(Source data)
********

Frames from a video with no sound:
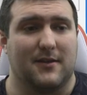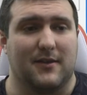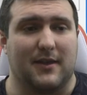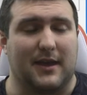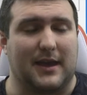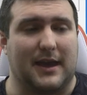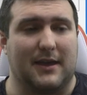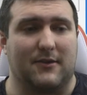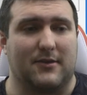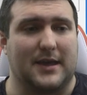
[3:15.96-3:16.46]

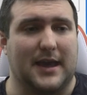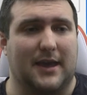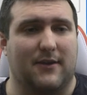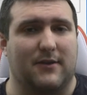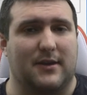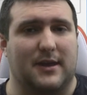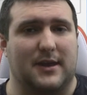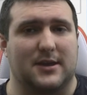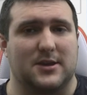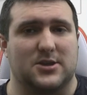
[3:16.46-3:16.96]
like I was
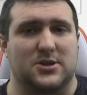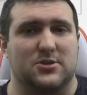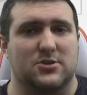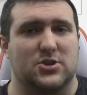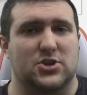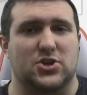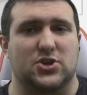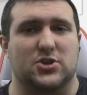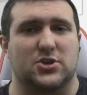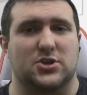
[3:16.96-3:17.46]
having
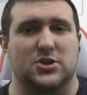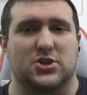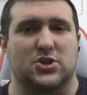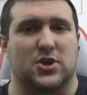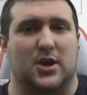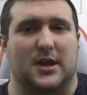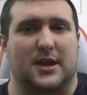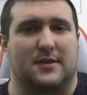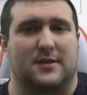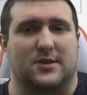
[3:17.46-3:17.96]
issues just
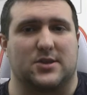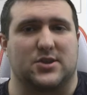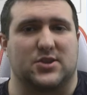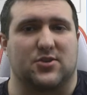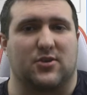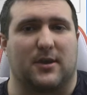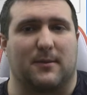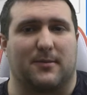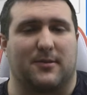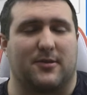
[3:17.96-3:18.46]
trying to get the
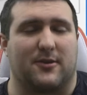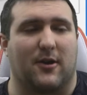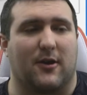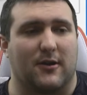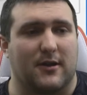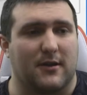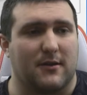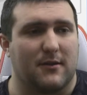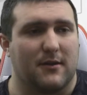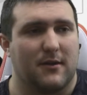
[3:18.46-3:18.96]
stream
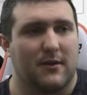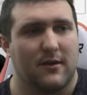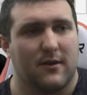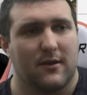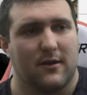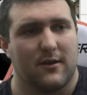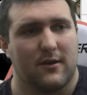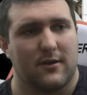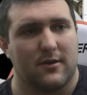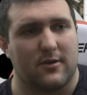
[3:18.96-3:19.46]
started.
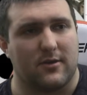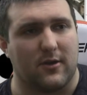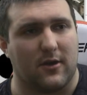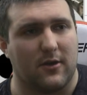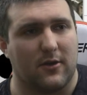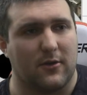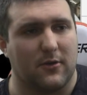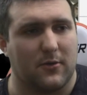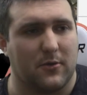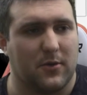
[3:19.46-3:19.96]

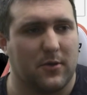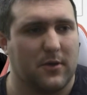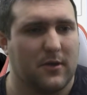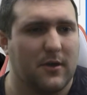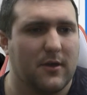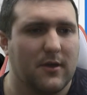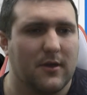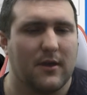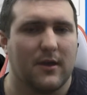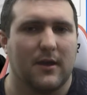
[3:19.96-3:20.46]
So
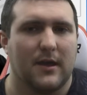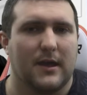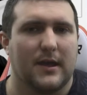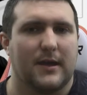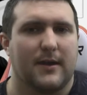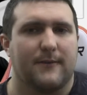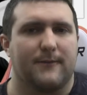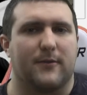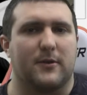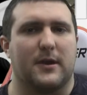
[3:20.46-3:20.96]

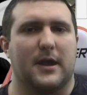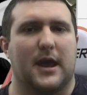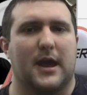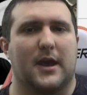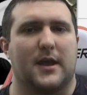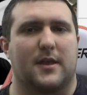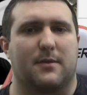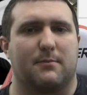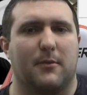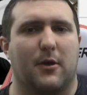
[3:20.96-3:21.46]
for
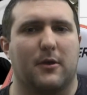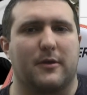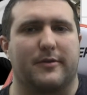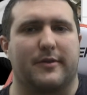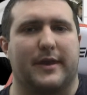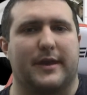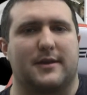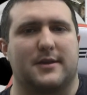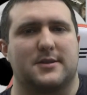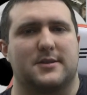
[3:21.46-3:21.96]
now, it's most
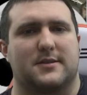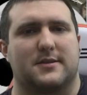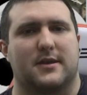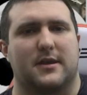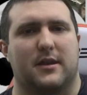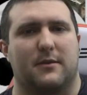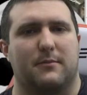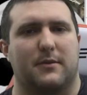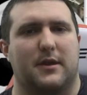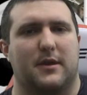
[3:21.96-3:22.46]
likely just
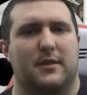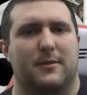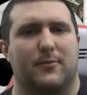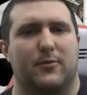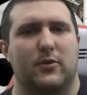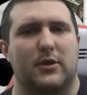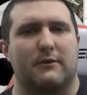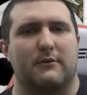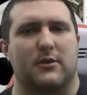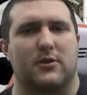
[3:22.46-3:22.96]
going to be the
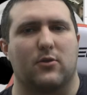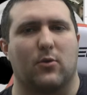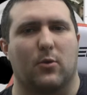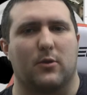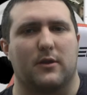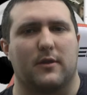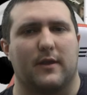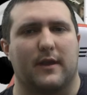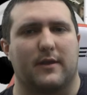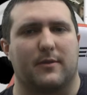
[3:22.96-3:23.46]

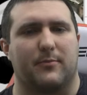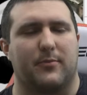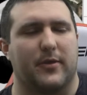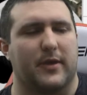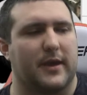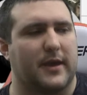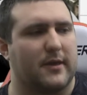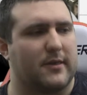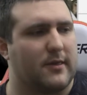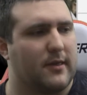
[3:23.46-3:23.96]
pre-recorded Let's
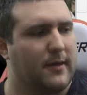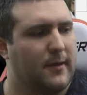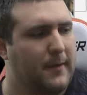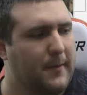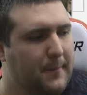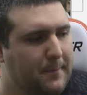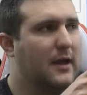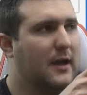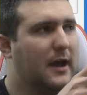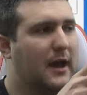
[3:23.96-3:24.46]
Plays.
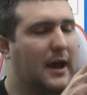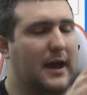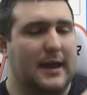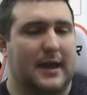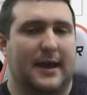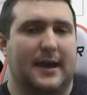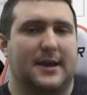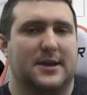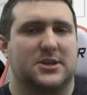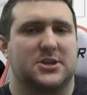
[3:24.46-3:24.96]
I
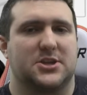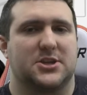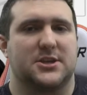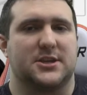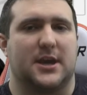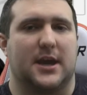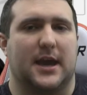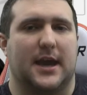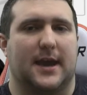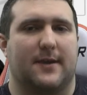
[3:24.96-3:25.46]
actually
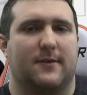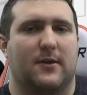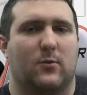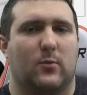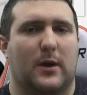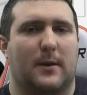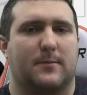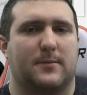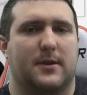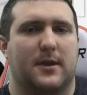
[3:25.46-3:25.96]
have a
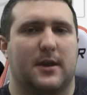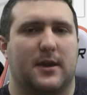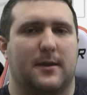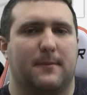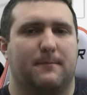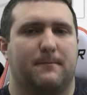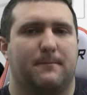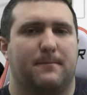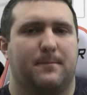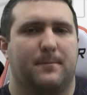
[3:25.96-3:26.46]

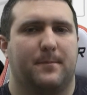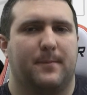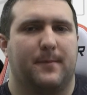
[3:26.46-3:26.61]
webcam.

********

Give the data back exactly, omitting all pictures.

▶ WRITTEN RESPONSE:
Frames from a video with no sound:
[3:15.96-3:16.46]

[3:16.46-3:16.96]
like I was
[3:16.96-3:17.46]
having
[3:17.46-3:17.96]
issues just
[3:17.96-3:18.46]
trying to get the
[3:18.46-3:18.96]
stream
[3:18.96-3:19.46]
started.
[3:19.46-3:19.96]

[3:19.96-3:20.46]
So
[3:20.46-3:20.96]

[3:20.96-3:21.46]
for
[3:21.46-3:21.96]
now, it's most
[3:21.96-3:22.46]
likely just
[3:22.46-3:22.96]
going to be the
[3:22.96-3:23.46]

[3:23.46-3:23.96]
pre-recorded Let's
[3:23.96-3:24.46]
Plays.
[3:24.46-3:24.96]
I
[3:24.96-3:25.46]
actually
[3:25.46-3:25.96]
have a
[3:25.96-3:26.46]

[3:26.46-3:26.61]
webcam.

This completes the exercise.